* What the task asks *
Without the pictures, set down exactly the lines from the one that contains "[00:06:40.30 to 00:06:41.20]" to the end of the entries, both included, and nothing besides.

START Information

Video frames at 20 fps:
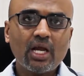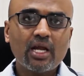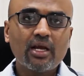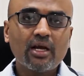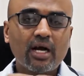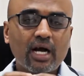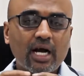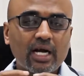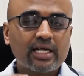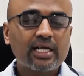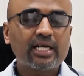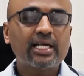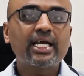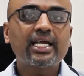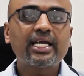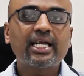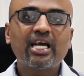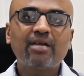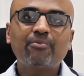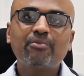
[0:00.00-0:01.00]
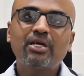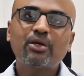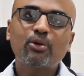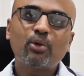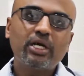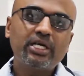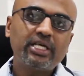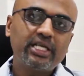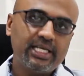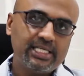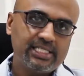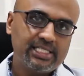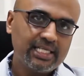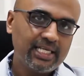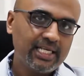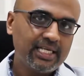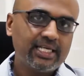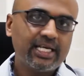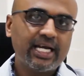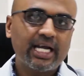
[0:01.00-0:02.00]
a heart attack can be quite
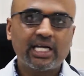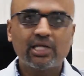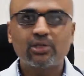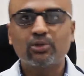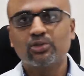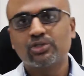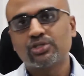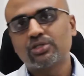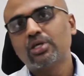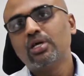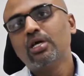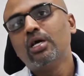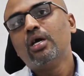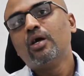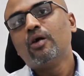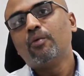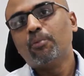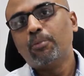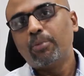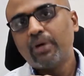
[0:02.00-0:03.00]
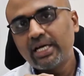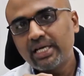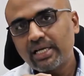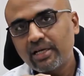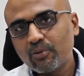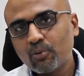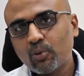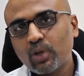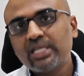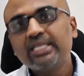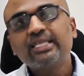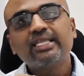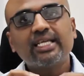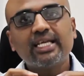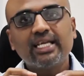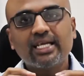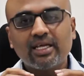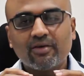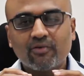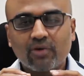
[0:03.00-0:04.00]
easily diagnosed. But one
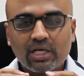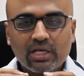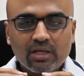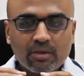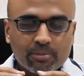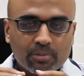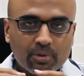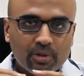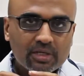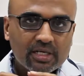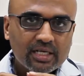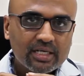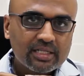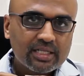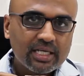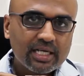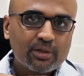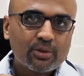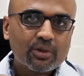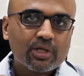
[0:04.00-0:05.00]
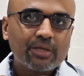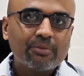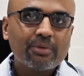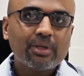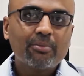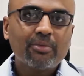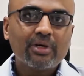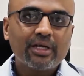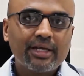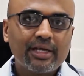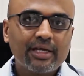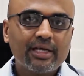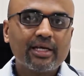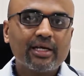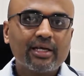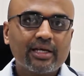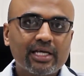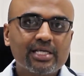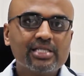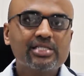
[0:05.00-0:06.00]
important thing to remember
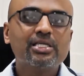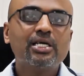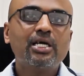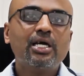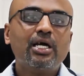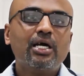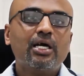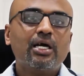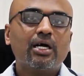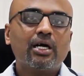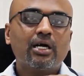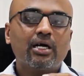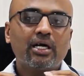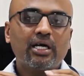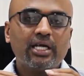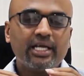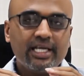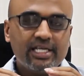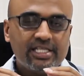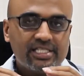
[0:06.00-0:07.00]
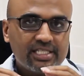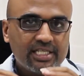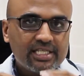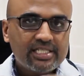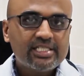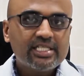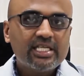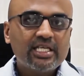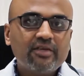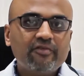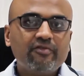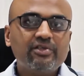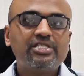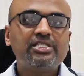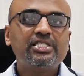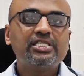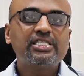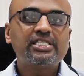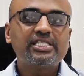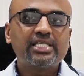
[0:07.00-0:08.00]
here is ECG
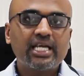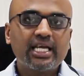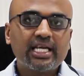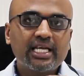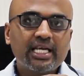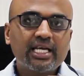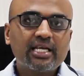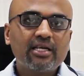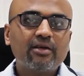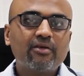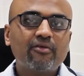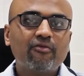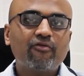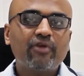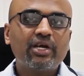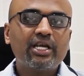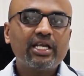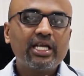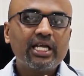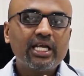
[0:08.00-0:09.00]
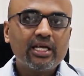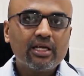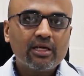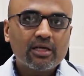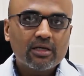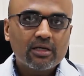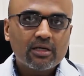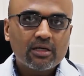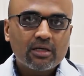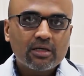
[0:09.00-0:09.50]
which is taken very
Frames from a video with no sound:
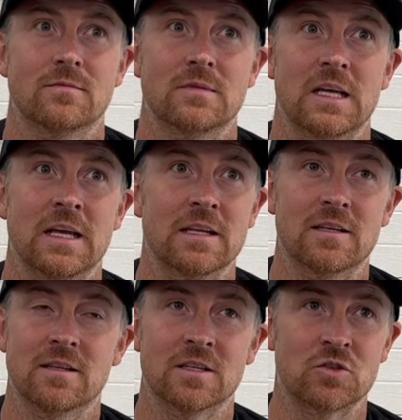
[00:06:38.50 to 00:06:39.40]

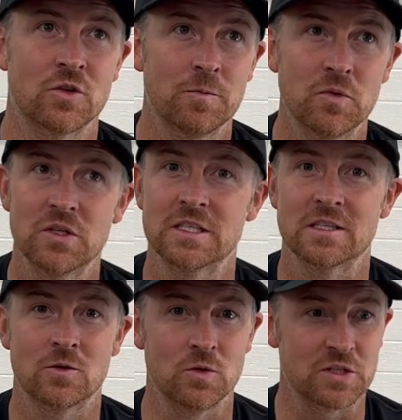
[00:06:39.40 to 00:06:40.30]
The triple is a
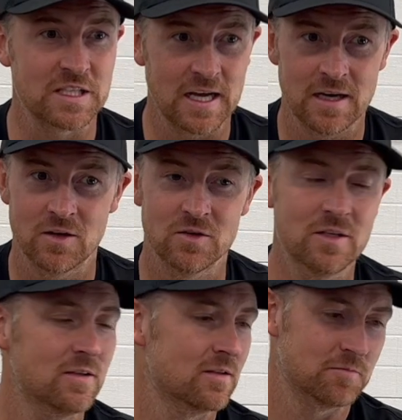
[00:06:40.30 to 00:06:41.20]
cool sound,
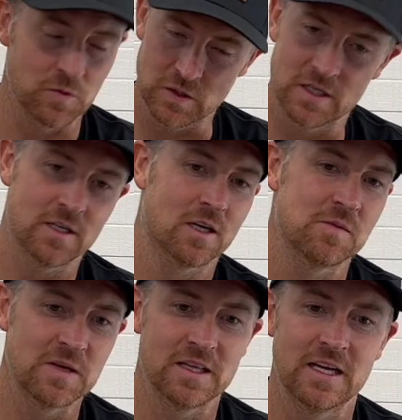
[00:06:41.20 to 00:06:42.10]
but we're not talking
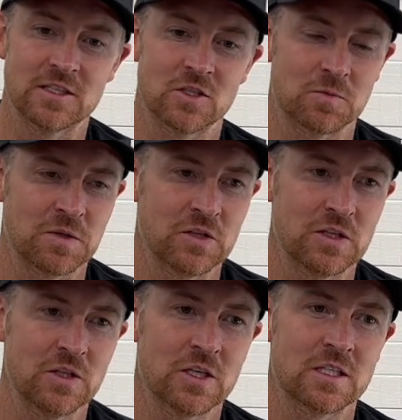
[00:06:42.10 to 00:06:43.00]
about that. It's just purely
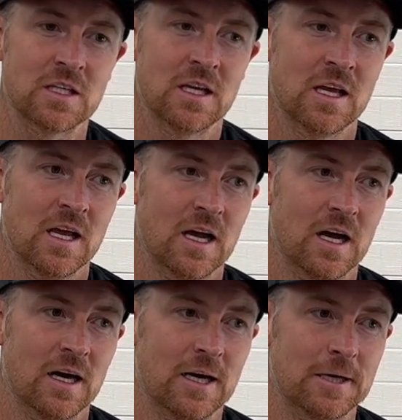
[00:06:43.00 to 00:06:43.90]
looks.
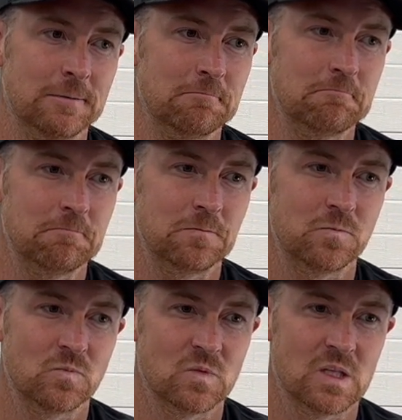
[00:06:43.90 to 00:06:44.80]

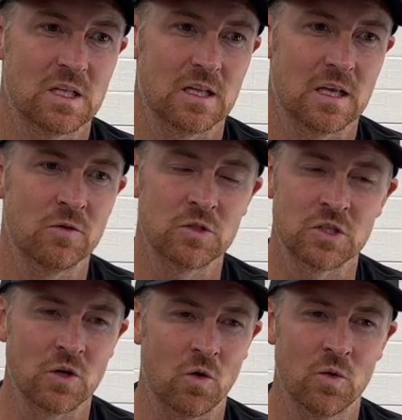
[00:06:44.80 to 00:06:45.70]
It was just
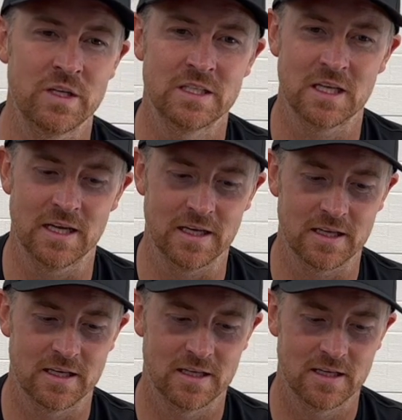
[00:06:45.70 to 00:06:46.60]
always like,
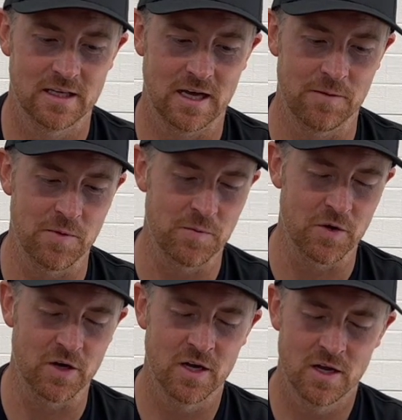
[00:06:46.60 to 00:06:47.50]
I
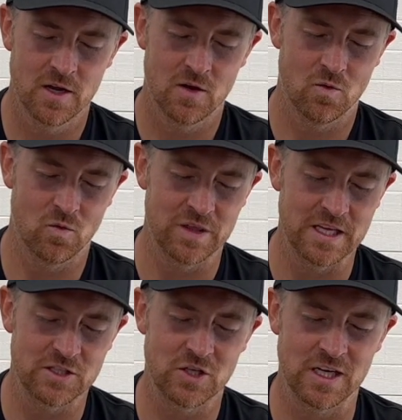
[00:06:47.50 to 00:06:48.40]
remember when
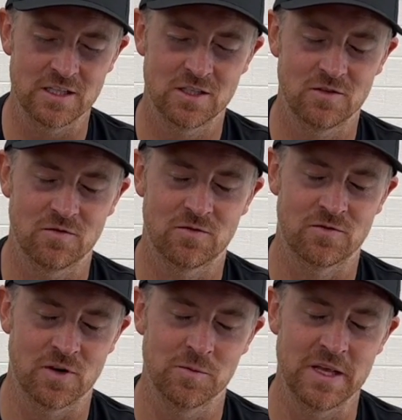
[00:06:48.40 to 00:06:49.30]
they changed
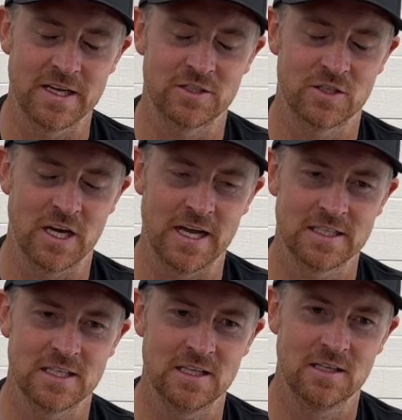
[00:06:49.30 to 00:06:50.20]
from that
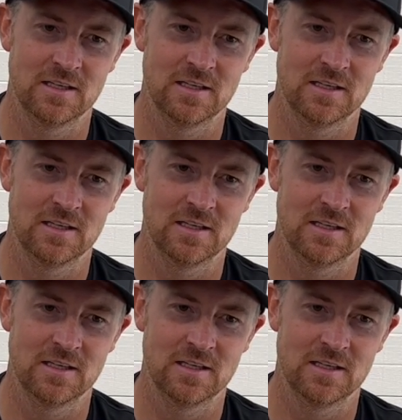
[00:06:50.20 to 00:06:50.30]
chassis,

END Information

* Response *
[00:06:40.30 to 00:06:41.20]
cool sound,
[00:06:41.20 to 00:06:42.10]
but we're not talking
[00:06:42.10 to 00:06:43.00]
about that. It's just purely
[00:06:43.00 to 00:06:43.90]
looks.
[00:06:43.90 to 00:06:44.80]

[00:06:44.80 to 00:06:45.70]
It was just
[00:06:45.70 to 00:06:46.60]
always like,
[00:06:46.60 to 00:06:47.50]
I
[00:06:47.50 to 00:06:48.40]
remember when
[00:06:48.40 to 00:06:49.30]
they changed
[00:06:49.30 to 00:06:50.20]
from that
[00:06:50.20 to 00:06:50.30]
chassis,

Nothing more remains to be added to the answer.